Monsignor Harper’s biblical oratory

I think it was the “God Bless Canada” that caused me to have a double-take.

It pretty much snapped my head right around when I heard Stephen Harper finish off his speech last month with the phrase.

Granted, he was talking to a bunch of tedious holy-rollers who’d gathered on the steps of Parliament to literally pray that marriage remain the domain of the terminally heterosexual. They ranted, they sang along with a sad Christian rock band to the newly penned lyrics, “One man, one womaaaan.”

And their leaders – of multiple faiths – crowed about how this nation was moving from one under God to one inviting the wrath of same.

Ho hum. Same old shit, and in smaller than expected numbers, too. Far fewer religious minorities, visible minorities than organizers had predicted. And after a months-long national campaign trying to drum up coast-to-coast fury against those pushy radical homosexualist activists and their whores in government.

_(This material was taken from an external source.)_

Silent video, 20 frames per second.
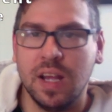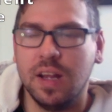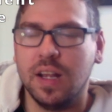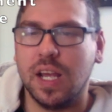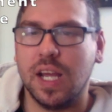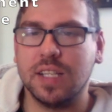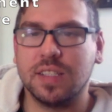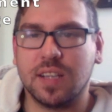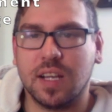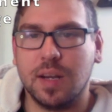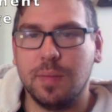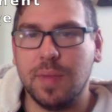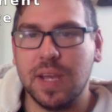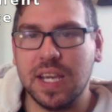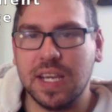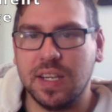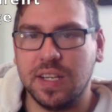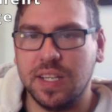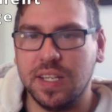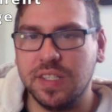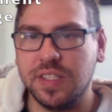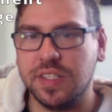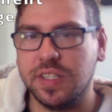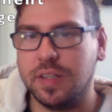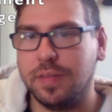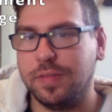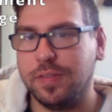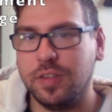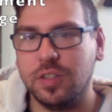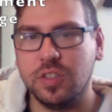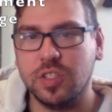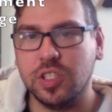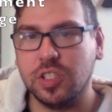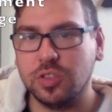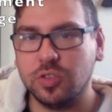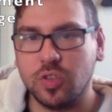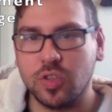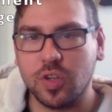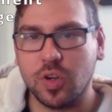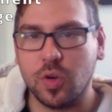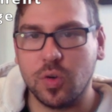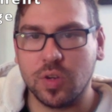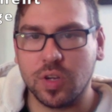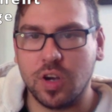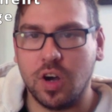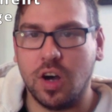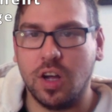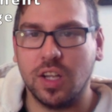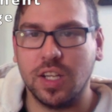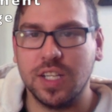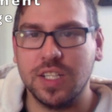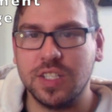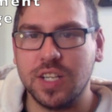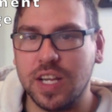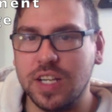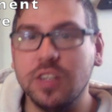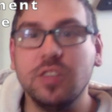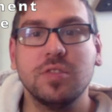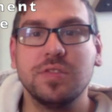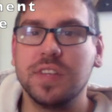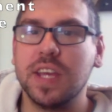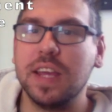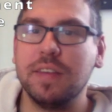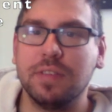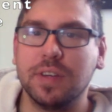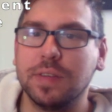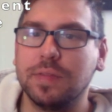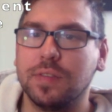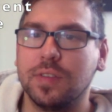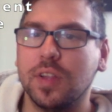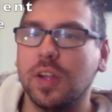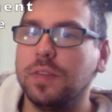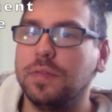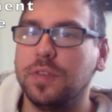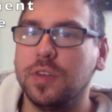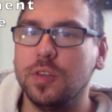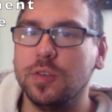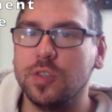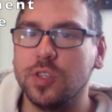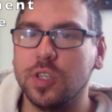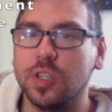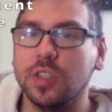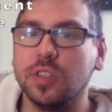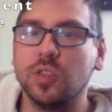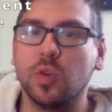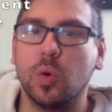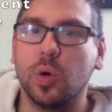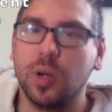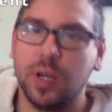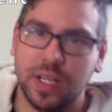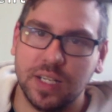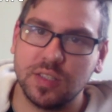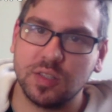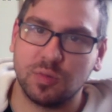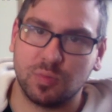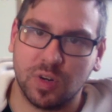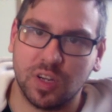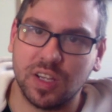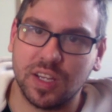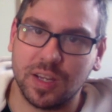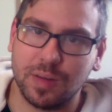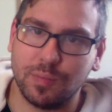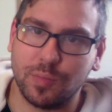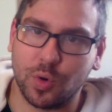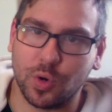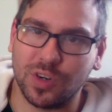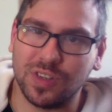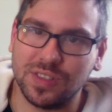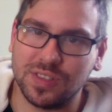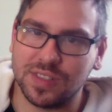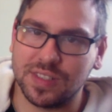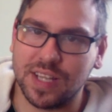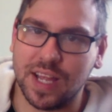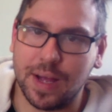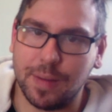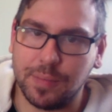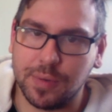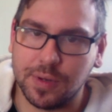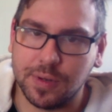It's going to make it easier for your children to go to college, and you're saving for their future, so it is a really important step.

And then came Harper and his all-too-predictable speech about how they can stop the legislation. Yeah, sure they can, muttered some among the small group of gays and lesbians staging a far more playful and colourful counter-protest before peacefully heading off for coffee.

And then Harper brought the blessing of God down upon Canada. And I was smitten.

Well, actually, I was whiplashed.

Such an obvious transgression of the alleged line between Church and State caused me to pirouette right there on the hallowed lawn of Parliament – not a particularly graceful sight for a large grizzly bear like me to impose on anyone nearby.

“God Bless Canada.” He really said that. A Canadian heading the second-largest party in Parliament. The leader of the Opposition. A man who frankly has a better than 50 per-cent chance of leading this country someday soon.

My generation’s not used to this. It seemed so very out of time. My generation tried to grow up living in the Trudeau years. We tried to fight off cynicism growing paunchy in the Chretien years. Those years were better for some than for others. But never would the words “God Bless Canada” escape the lips of those leaders who had fought against the Catholic Church’s stifling authoritarianism in the Quebec prior to 1960.

But now Monsignor Harper waits in the wings.

Weeks, maybe days, perhaps hours from an election call. God at his side. An unmistakable faith in his own unerring correctness in his heart. Ontario-born this man, but more comfortable by far with the intellectual and moral rigidity of a certain kind of Westerner.

Harper told that oh-so-believing crowd that they could stop same-sex marriage. We all laughed. The Liberals had it all under control, so many of us thought.

It’s a done deal, I was told by at least three of Ottawa’s hard-core politicos over separate coffee meetings in the days after I moved to Ottawa for this job. And Harper will never be Prime Minister, two of them added.

But I can smell change in the air. I’ve smelled that smell before. In 1993. People older than me find themselves casting back to 1957 for a closer match. John Diefenbaker taking on the corrupt, tired, autocratic Liberal machine of Louis St Laurent. Sure, Diefenbaker had style and oodles of personality. Harper has merely additional decades of Liberal arrogance and almost daily unproven accusations of mind-boggling arrogance with the public purse. It might just make up for Harper’s yawn-inducing disposition.

In which case, we’d all better get ready for a battle for our rights that our opponents will cast in terms of biblical proportions. When God gets called into Parliament, he’s seldom there to help the outcast.